__REQUIRED WORK__
Locate the word "frames" in the entries below, then gather every line that holds it.

(Beginning of INPUT RECORDS)

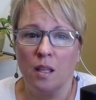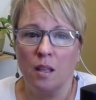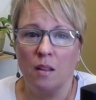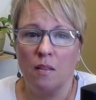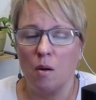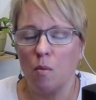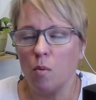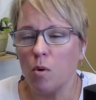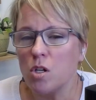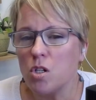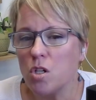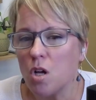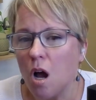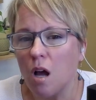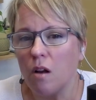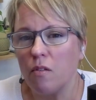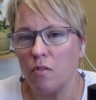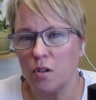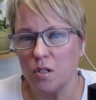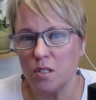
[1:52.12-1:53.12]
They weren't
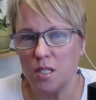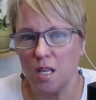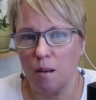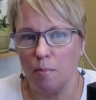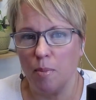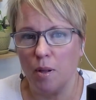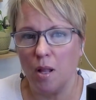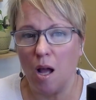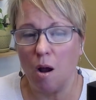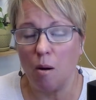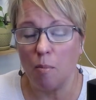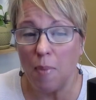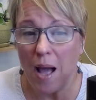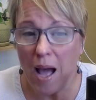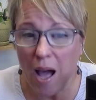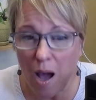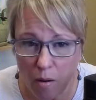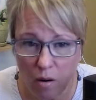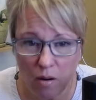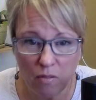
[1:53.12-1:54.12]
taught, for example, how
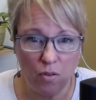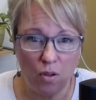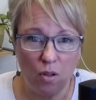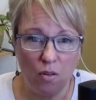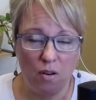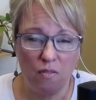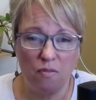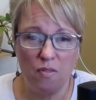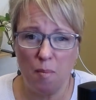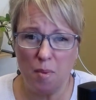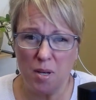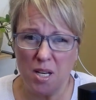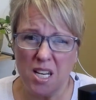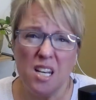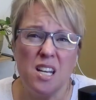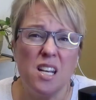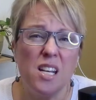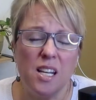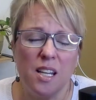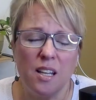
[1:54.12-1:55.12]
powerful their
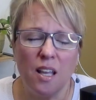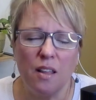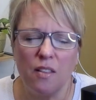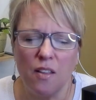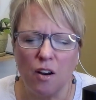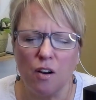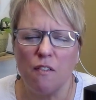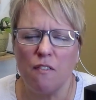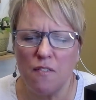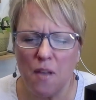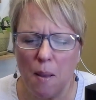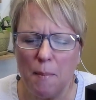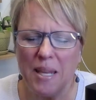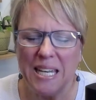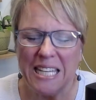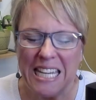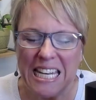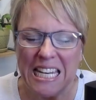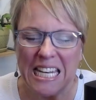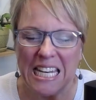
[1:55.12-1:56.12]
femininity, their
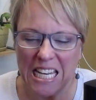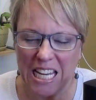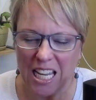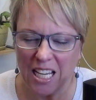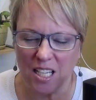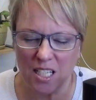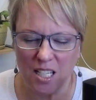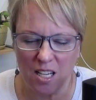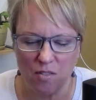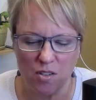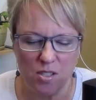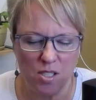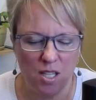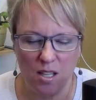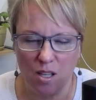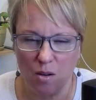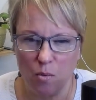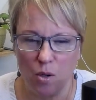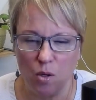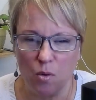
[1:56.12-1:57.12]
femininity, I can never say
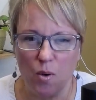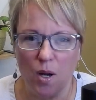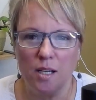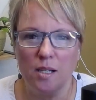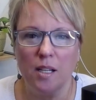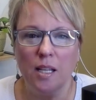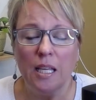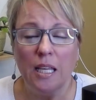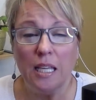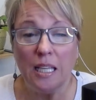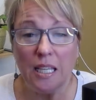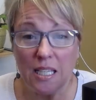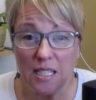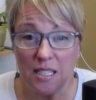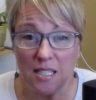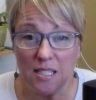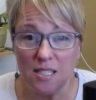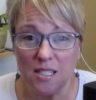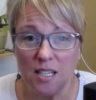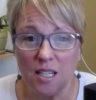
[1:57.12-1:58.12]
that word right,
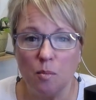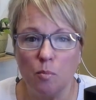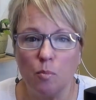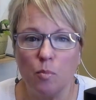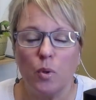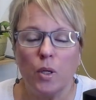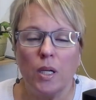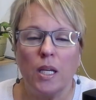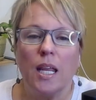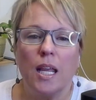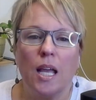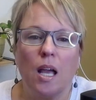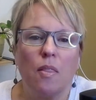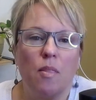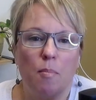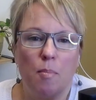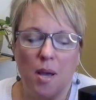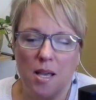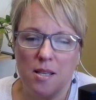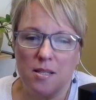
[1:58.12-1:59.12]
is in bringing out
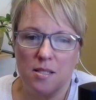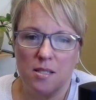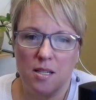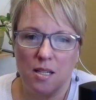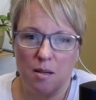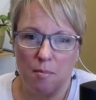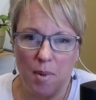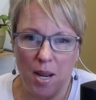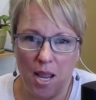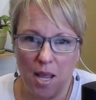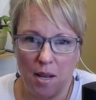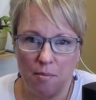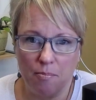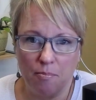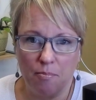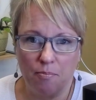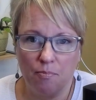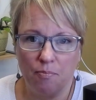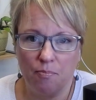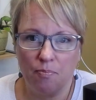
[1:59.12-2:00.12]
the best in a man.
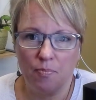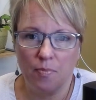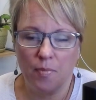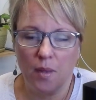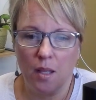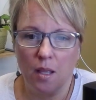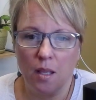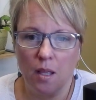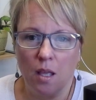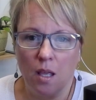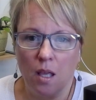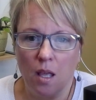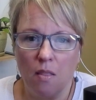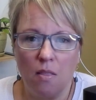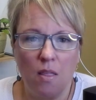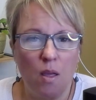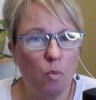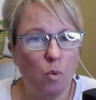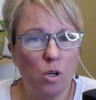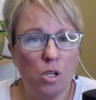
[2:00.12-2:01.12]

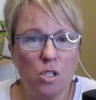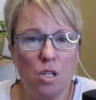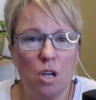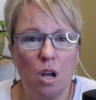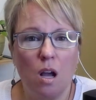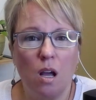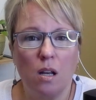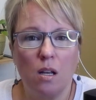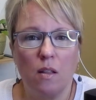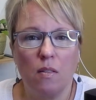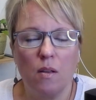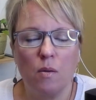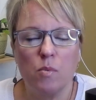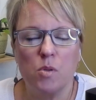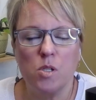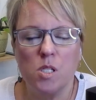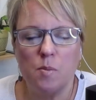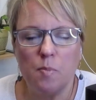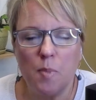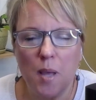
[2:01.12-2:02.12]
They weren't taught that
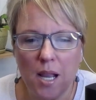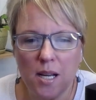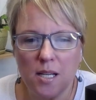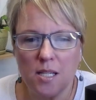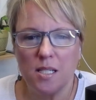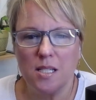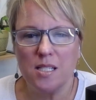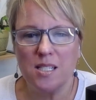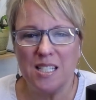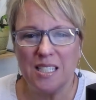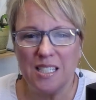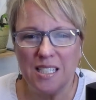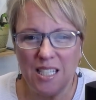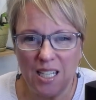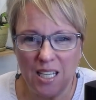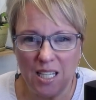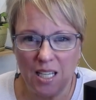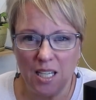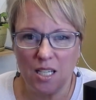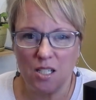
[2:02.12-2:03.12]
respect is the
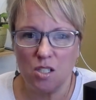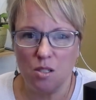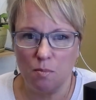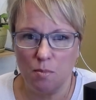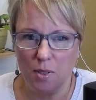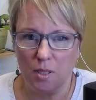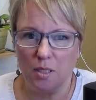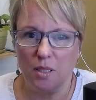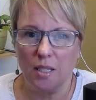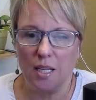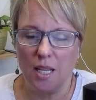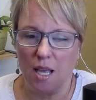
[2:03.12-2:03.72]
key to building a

(End of INPUT RECORDS)
(Beginning of INPUT RECORDS)

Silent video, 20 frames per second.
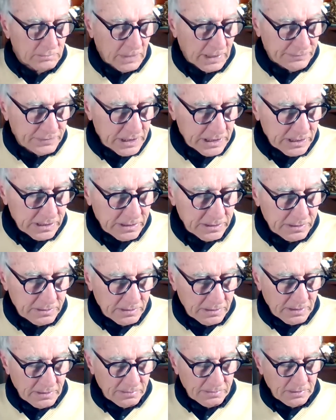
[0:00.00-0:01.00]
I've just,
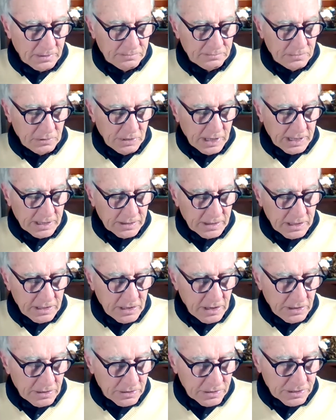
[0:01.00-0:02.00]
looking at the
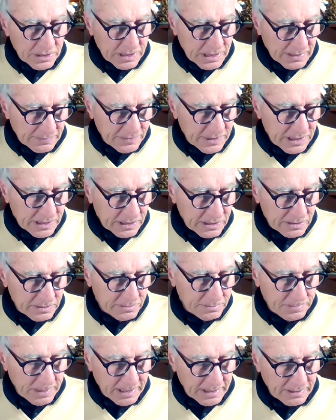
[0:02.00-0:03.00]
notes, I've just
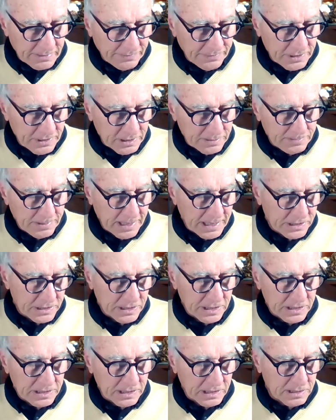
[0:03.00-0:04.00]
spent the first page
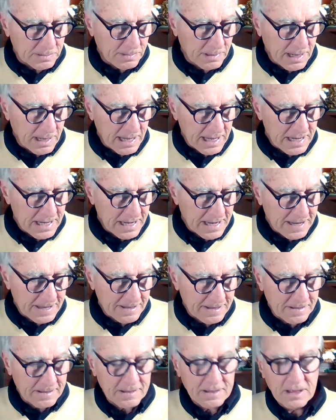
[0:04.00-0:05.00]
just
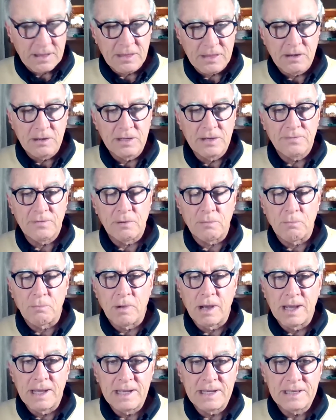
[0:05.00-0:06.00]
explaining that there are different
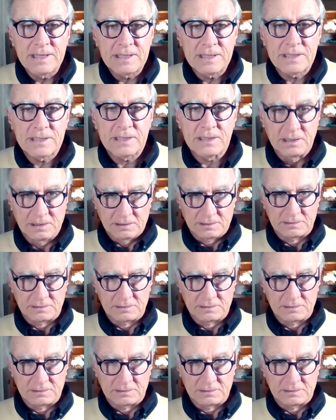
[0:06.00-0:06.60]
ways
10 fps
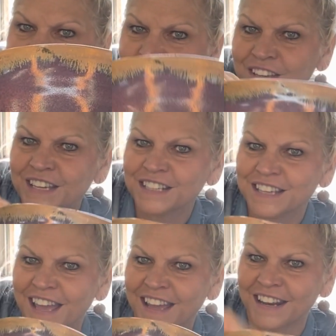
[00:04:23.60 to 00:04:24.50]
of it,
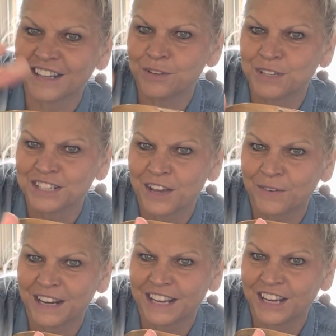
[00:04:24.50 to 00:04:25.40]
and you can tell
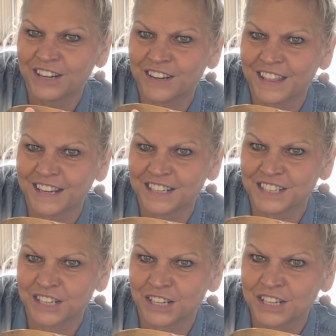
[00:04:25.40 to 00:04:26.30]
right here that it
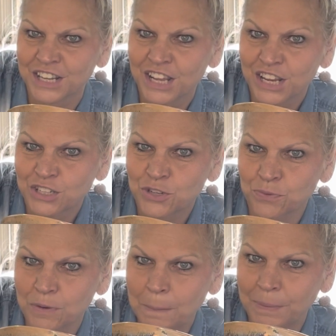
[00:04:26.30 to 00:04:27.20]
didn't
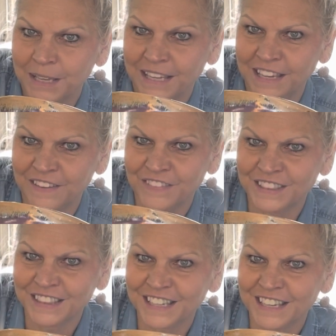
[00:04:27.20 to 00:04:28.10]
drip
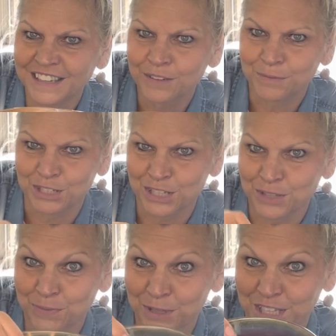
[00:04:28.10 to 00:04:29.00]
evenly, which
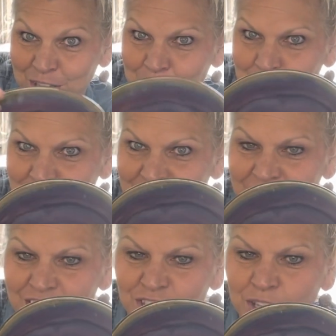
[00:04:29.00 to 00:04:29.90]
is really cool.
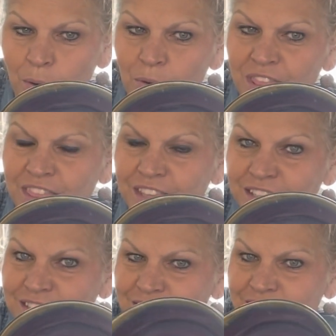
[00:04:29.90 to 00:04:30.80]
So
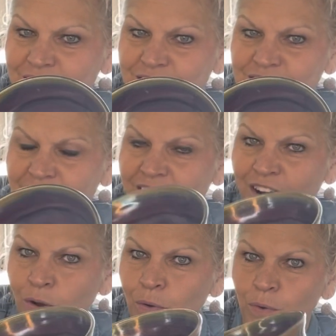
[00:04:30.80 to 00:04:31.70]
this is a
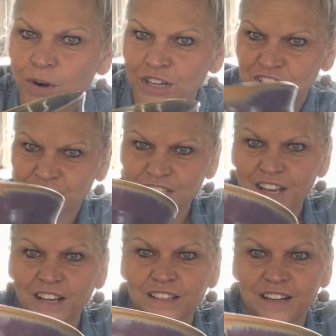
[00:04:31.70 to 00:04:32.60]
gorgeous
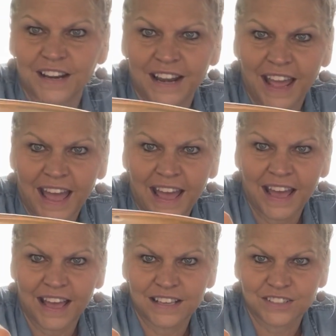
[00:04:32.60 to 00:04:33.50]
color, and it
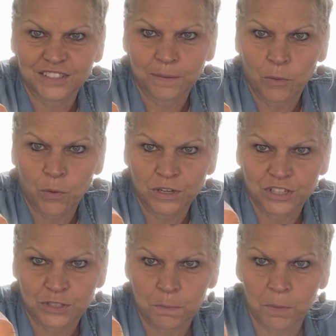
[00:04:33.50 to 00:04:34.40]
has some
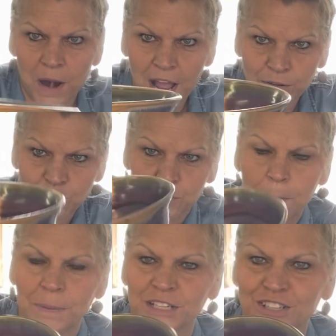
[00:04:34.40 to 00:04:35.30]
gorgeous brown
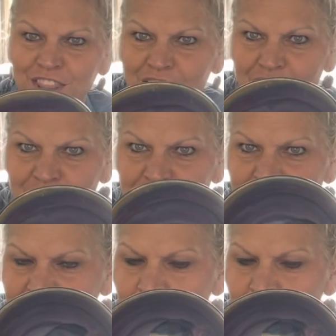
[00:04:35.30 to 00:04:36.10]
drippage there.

(End of INPUT RECORDS)
(Beginning of INPUT RECORDS)

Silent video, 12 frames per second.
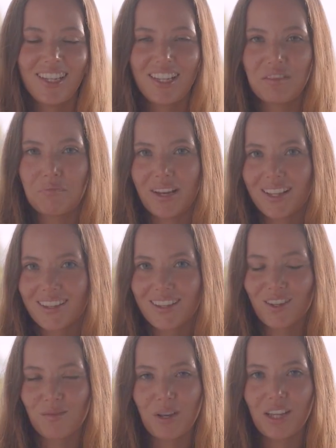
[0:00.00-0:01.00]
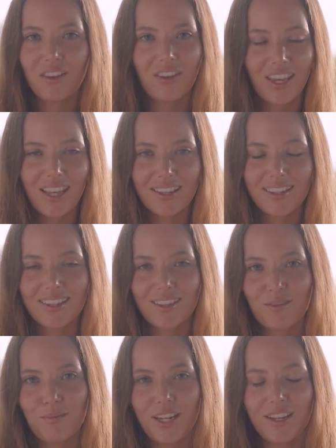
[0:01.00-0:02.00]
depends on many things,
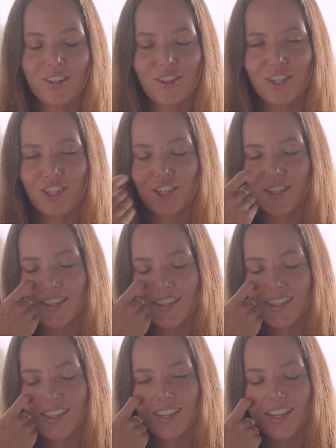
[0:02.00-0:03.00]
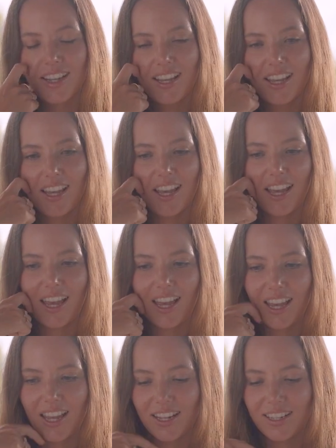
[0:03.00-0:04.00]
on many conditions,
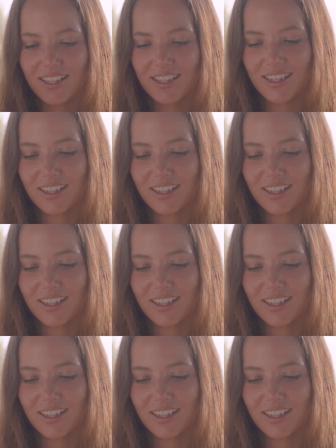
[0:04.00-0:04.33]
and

(End of INPUT RECORDS)

__OUTPUT OF THE TASK__
Silent video, 20 frames per second.
Silent video, 12 frames per second.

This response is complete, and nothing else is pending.